I spent some time with her in a separate room with an old analog Allen & Heath mixer, talking about how the different controls corresponded with the outputs, and getting her to turn the pots and move the faders. Even with the mixer completely powered off and disconnected, she still hesitated to touch the controls.

That’s real fear. I completely identified with her, because I have that, too. It’s a feeling that a mistake will lead to annihilation. Combined with whatever upbringing or experiences one might have had, it can take the shape of anxiety or techphobia that shunts a person’s whole system into survival mode and blunts understanding.

Everyone has a story. Trigger alert: this paragraph describes an act of domestic violence. Part of my story is that I grew up in a strict household ruled by adults with war trauma, where I studied to get the grade necessary to avoid punishment, but not to understand the material. I was discouraged from trying new things or taking risks. As a teen, I dated an abuser my age who brainwashed me in classic style, in one instance telling me to do a math problem he knew I didn’t know how to do, and then slapping my face and screaming about how stupid I was. Decades later, I know he was lying, but my nerves still remember.

It took me most of my life so far to navigate the fallout from that experience. Now that I’m moving forward with an audio career and have the lens of my past to look through, I’ve identified, viscerally, times that the culture of audio engineering has pushed me back. Often, everyone in the room is well-meaning (though perhaps a bit oblivious). For instance, an overzealous engineer once attempted to frame me as a rising star and gave me my first ever session at that studio (and my second session ever) but didn’t give me the information I needed to prepare. It wasn’t a paying client, but a young band that one of the studio owners knew. At one point, the studio owner, his wife, his daughter, the band, and a team of high school videographers were all in the control room watching me set up the session. The engineer came in and asked if I’d measured the position of the overheads (which I knew to do, but had gotten overwhelmed and had forgotten), and if I’d patched in any hardware processing (I hadn’t). He gave me a look and pushed me aside, undoing what I’d done and setting up the session the way he’d do it.

When I thought about this session afterwards, I could see all the ways it could have been a great opportunity for someone else, but was ill-suited for me. It helped me identify the things I needed in order to gain productive experience: time to prepare, less pressure, and fewer observers. I needed the freedom to make mistakes, and I needed to replace, not relive, lessons learned from belittling experiences.
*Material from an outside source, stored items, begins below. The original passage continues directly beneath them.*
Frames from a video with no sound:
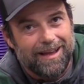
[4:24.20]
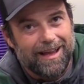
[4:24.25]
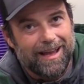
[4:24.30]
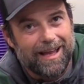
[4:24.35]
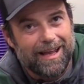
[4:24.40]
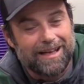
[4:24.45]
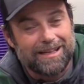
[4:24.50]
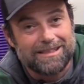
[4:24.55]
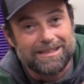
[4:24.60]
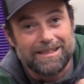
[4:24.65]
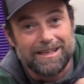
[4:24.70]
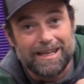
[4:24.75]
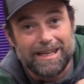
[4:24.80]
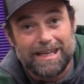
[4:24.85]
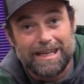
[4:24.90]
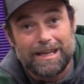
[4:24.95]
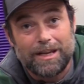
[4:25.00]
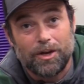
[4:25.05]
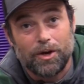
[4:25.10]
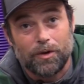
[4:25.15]
and it's an
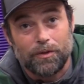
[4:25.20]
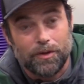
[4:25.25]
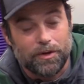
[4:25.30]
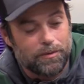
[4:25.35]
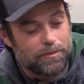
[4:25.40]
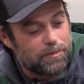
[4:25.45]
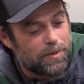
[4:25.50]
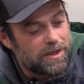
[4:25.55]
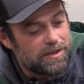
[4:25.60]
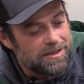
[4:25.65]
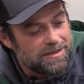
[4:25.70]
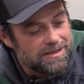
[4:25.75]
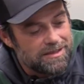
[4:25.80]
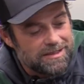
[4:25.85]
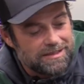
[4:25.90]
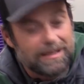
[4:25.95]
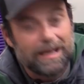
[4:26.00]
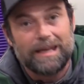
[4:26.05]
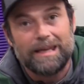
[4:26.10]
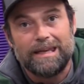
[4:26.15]
Eco though, but it doesn't
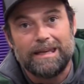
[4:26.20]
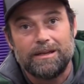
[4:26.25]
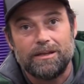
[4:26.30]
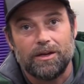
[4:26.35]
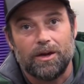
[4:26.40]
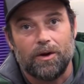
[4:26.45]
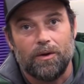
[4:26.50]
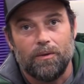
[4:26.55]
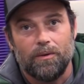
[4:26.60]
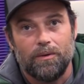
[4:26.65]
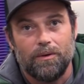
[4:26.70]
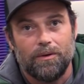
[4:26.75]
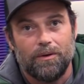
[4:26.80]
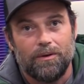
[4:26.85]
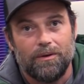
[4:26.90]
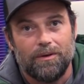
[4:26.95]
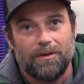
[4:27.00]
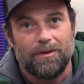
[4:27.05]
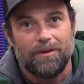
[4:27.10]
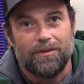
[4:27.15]
say Eco,
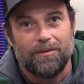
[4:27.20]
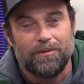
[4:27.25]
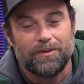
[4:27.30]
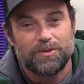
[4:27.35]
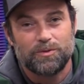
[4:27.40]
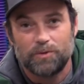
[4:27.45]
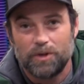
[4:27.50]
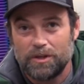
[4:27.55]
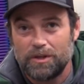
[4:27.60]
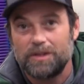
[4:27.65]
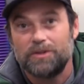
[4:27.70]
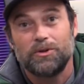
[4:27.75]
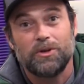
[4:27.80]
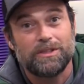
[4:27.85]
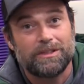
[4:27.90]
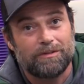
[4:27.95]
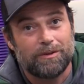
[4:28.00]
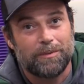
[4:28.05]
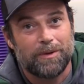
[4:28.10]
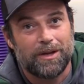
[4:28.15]
which really
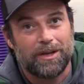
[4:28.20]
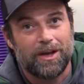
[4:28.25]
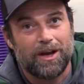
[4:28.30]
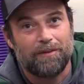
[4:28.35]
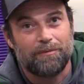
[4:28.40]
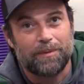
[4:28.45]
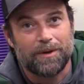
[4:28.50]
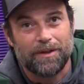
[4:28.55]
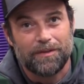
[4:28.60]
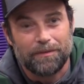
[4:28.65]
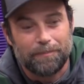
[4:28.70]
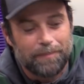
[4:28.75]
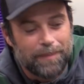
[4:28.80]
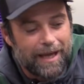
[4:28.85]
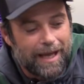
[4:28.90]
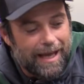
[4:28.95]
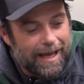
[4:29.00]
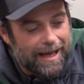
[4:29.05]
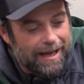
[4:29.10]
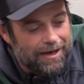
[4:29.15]
throws everybody off. But on the
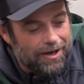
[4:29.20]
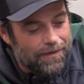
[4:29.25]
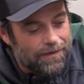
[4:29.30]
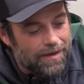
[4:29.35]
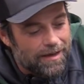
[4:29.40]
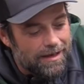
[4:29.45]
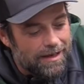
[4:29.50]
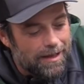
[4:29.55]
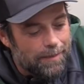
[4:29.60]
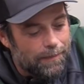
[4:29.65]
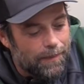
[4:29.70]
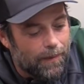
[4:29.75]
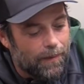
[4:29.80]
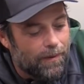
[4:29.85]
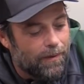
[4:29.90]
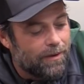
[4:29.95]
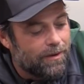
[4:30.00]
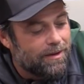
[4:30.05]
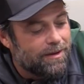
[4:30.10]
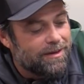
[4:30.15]
back, on the
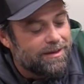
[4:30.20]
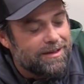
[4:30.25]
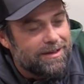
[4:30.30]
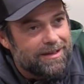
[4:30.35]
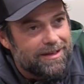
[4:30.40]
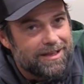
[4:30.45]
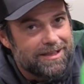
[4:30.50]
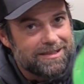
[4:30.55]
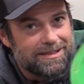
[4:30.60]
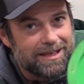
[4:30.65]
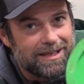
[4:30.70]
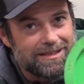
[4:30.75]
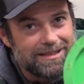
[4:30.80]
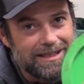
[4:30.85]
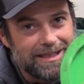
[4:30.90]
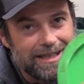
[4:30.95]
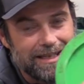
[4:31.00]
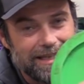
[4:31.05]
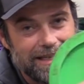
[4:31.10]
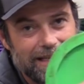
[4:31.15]
nipple, it says
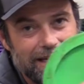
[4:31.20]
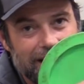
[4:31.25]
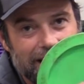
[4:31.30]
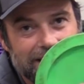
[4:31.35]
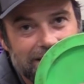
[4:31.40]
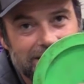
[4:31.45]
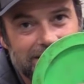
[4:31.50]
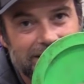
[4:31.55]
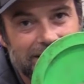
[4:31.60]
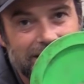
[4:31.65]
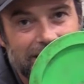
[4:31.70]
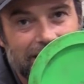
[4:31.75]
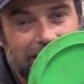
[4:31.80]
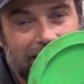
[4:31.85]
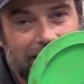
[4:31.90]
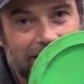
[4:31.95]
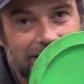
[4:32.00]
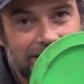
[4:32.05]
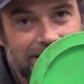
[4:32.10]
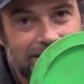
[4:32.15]

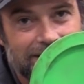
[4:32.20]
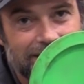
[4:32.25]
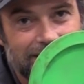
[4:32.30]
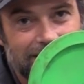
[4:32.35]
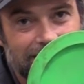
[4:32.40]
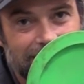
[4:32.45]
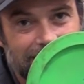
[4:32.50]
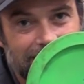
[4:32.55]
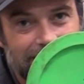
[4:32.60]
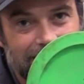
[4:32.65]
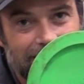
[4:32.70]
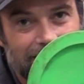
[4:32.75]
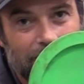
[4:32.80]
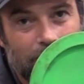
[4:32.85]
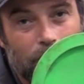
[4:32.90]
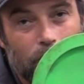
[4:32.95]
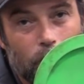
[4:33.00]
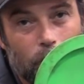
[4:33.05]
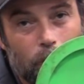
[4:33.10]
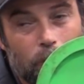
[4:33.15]
ESDS
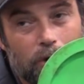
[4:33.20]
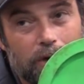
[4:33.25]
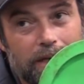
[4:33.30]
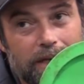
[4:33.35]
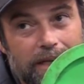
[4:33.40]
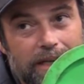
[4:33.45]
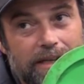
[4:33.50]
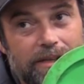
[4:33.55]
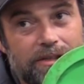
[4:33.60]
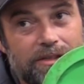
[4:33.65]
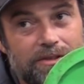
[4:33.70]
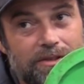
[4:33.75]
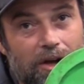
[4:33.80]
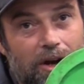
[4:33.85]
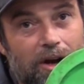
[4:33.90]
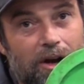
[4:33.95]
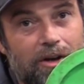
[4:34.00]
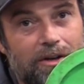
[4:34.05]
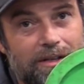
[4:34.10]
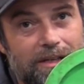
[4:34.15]
or
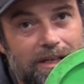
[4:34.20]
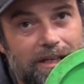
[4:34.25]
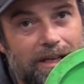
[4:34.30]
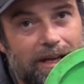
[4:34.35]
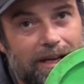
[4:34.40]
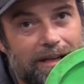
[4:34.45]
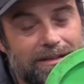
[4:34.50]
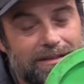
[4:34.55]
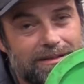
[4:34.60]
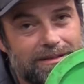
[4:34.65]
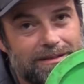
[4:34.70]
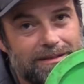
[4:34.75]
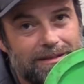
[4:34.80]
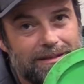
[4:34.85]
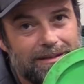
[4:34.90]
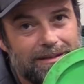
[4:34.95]
E-Star DS.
I realized that, if I was ever going to become a recording engineer, I would need to take control of the circumstances under which I worked. I needed to be honest with myself about how I reacted to certain situations, to analyze those reactions without judgement, and to choose the most effective path forward. Most importantly, I had to let go of the opinions and expectations of others. I can’t go around explaining my whole self to everyone, so they are just going to have to learn to deal with me without knowing.

Sometimes the people in the room are other gender minorities caught in their own form of survival mode. This is possibly the trickiest situation to navigate. I’ve been in “women in audio” groups that stress beating men at their game. This involves maintaining a flawless mask of competency and holding oneself to an impossible standard of professional and emotional perfection in order to force a powerful majority (men) to acknowledge the abilities of gender minorities. But playing the game under these terms is playing a power-imbalanced game, and those in power still declare the winners and losers, even if they themselves are flawed. It also leaves behind questions of race and marginalized identity. It’s ultimately an outdated game with skewed and arbitrary rules that a person could die trying to win.

What happened to me wasn’t my fault, but that’s not the point. There’s no reason to be ashamed of a weakness. We are entitled to our imperfections. We are human beings, and it takes human beings to make art. We can turn to computers for flawlessness, and they will always do “perfect” better than we can. Every deeply flawed moment of our lives is our art. What a pity, to be ashamed of being alive.

In the classroom, packing up the old Allen & Heath mixer, I told the student how I bonded with someone about crying in front of the patch bay. “I’ve had people teaching me, where I’m so anxious that I can’t understand, and then they look at me like, ‘What, are you stupid?’” I’m not sure if I was speaking to her or to myself at this point; it was a little of both. “I know I’m not stupid. This is just hard. And if you learn slow, so what? Take the time, make yourself comfortable. Honor the shape of your journey, I’m serious. Because I think you can do it.”